A contadora fazia relatórios diários das vendas, dos estoques e dos lucros. O Denarc localizou e apreendeu ainda várias mensagens que ela enviava para o jurídico e líderes da quadrilha, além de tabelas com lucros mensais e anual.
O quarto núcleo era o de líderes do esquema. Segundo a polícia, um casal comandava a operação, deixando pessoas de confiança atuando no tráfico de drogas enquanto lavava dinheiro em viagens pelo mundo.
Construtora inativa
O delegado Gabriel Borges, titular da 3ª Delegacia do Denarc, diz que um empresário do ramo da construção civil — que é um dos alvos da operação policial — era quem coordenava o núcleo de lavagem de dinheiro. A polícia apurou que ele esteve nos Estados Unidos, na semana passada, acompanhado de outro traficante.
— Ele é um empresário do ramo imobiliário e da construção civil. É apontado por lavar dinheiro para várias quadrilhas ligadas, inclusive a que é alvo da nossa investigação. Para se ter uma ideia, ele tinha uma construtora que está inativa há anos, mas que continua movimentando milhões de reais —ressalta Borges.
O Denarc comprovou que a construtora do investigado, inativa na Junta Comercial de Cachoeirinha desde 2017, foi a responsável por receber a maior parte do dinheiro arrecadado com o tráfico de drogas. O nome da empresa não foi divulgado porque a investigação prossegue.
De acordo com a apuração da polícia, o grupo também utilizava da modalidade de lavagem de dinheiro conhecida como “mescla”, por meio da qual recursos de atividades ilegais, como o tráfico de drogas, são injetados, por meio de notas frias, no faturamento de empresas. Depois, um percentual é retirado a cada mês e repassado aos criminosos.
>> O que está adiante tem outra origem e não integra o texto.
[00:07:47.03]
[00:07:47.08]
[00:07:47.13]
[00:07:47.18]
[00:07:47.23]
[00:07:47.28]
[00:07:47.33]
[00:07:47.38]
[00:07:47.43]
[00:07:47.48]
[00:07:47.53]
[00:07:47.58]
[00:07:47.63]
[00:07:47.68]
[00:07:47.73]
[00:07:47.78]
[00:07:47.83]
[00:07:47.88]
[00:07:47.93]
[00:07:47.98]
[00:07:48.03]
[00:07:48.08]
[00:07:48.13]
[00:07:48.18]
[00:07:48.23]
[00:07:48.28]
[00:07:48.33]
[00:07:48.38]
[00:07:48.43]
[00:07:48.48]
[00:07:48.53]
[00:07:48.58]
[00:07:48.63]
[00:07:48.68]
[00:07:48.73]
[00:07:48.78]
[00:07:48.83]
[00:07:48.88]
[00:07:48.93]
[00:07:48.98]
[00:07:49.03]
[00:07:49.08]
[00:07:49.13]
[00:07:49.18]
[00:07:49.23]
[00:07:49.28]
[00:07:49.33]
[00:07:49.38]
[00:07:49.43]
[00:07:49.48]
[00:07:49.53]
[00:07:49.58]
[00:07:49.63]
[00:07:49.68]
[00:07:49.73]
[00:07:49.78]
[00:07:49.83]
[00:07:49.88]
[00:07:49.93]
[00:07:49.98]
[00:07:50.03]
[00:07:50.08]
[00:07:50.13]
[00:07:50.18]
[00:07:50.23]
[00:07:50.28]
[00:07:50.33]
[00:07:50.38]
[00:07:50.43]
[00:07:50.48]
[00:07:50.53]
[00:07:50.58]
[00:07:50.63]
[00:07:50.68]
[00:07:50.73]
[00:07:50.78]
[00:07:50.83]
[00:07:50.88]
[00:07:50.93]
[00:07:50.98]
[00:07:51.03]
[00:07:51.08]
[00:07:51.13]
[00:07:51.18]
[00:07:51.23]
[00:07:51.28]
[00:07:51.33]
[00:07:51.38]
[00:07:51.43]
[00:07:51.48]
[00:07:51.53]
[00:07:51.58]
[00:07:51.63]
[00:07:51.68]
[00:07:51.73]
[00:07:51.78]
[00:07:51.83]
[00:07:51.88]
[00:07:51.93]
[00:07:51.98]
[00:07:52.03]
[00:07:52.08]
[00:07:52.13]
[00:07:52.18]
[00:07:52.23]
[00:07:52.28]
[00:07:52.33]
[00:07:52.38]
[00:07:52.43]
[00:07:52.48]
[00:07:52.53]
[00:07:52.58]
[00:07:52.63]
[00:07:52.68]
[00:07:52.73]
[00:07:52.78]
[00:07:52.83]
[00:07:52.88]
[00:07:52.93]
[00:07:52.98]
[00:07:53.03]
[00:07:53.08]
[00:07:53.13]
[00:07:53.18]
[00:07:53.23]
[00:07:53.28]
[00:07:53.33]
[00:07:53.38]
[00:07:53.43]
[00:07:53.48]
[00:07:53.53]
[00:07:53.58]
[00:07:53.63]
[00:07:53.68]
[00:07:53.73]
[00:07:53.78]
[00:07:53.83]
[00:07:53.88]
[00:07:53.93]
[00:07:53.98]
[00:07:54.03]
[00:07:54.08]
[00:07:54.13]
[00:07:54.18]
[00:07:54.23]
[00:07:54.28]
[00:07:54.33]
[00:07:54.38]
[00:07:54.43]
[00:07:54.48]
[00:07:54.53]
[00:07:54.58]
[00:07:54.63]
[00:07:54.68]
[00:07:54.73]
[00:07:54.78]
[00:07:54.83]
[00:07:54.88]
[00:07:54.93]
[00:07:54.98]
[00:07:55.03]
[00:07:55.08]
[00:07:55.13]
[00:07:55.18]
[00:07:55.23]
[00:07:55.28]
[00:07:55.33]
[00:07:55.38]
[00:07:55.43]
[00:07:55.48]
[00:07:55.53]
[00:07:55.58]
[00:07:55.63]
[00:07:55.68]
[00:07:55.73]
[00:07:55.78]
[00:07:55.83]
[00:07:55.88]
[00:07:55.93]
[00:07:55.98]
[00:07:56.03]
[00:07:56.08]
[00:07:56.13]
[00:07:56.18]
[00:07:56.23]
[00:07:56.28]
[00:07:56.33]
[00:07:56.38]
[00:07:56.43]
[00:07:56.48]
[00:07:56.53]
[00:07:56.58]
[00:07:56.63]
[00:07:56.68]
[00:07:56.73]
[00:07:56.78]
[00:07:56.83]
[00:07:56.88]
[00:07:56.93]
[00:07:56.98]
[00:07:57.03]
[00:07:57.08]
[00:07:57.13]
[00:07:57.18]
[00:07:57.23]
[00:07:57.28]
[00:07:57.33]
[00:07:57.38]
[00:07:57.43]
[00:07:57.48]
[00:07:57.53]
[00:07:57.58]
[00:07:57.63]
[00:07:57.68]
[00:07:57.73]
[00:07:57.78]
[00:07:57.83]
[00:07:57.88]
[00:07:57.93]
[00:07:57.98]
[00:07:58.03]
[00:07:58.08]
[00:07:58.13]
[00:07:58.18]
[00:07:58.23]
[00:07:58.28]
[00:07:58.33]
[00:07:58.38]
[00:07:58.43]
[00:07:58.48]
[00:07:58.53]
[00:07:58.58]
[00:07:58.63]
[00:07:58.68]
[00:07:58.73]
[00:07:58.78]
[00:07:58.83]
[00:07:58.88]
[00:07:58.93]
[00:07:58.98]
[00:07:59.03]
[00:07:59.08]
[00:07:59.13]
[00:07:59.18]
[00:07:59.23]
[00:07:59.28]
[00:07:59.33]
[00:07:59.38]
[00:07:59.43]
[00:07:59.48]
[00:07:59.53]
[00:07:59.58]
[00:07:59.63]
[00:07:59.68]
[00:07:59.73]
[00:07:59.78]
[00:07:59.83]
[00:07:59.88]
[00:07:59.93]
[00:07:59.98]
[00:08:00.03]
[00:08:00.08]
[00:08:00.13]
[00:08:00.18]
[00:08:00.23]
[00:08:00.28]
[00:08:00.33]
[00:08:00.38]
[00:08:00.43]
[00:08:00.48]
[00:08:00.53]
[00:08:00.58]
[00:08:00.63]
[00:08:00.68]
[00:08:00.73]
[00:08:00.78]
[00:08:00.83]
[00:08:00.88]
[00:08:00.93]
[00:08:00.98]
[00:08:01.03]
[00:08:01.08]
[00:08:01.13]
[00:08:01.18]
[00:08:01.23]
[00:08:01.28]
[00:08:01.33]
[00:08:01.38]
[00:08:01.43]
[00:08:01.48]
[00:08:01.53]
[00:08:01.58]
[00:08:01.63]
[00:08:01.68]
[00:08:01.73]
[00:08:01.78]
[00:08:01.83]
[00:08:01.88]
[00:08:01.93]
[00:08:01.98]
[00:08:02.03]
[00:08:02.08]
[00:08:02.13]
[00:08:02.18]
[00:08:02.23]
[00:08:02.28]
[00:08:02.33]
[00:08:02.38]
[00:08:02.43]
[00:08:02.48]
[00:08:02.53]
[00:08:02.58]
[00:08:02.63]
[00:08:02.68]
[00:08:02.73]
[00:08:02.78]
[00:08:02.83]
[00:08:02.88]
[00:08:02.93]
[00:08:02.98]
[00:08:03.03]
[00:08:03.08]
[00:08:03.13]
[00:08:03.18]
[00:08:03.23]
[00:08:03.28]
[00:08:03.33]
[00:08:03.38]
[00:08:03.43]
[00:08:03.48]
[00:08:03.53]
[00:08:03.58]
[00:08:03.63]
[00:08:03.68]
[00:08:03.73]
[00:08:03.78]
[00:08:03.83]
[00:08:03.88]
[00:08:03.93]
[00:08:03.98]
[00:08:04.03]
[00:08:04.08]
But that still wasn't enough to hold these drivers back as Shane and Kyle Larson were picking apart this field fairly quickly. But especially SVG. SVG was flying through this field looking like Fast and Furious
O responsável pelo empreendimento também fica com uma parte do lucro.
Algumas das companhias supostamente usadas no esquema foram alvo de mandados de busca nesta quarta-feira, como uma loja de roupas em Taquara, no Vale do Paranhana, e outra de produtos naturais, em Porto Alegre, pertencente à companheira do líder da telentrega.
Também houve cumprimento de ordens judiciais em um bar na Cidade Baixa, em Porto Alegre, em uma estética, em Taquara, no Vale do Paranhana, e, no Litoral Norte, em uma academia em Osório. Os investigados também seriam proprietários de mansões em condomínios fechados no litoral e em Taquara. Todas as residências também foram alvo de buscas, bem como os quatro depósitos que seriam utilizados pelos traficantes.
Os nomes dos presos não foram divulgados. Eles devem responder por tráfico de drogas, associação criminosa e lavagem de dinheiro.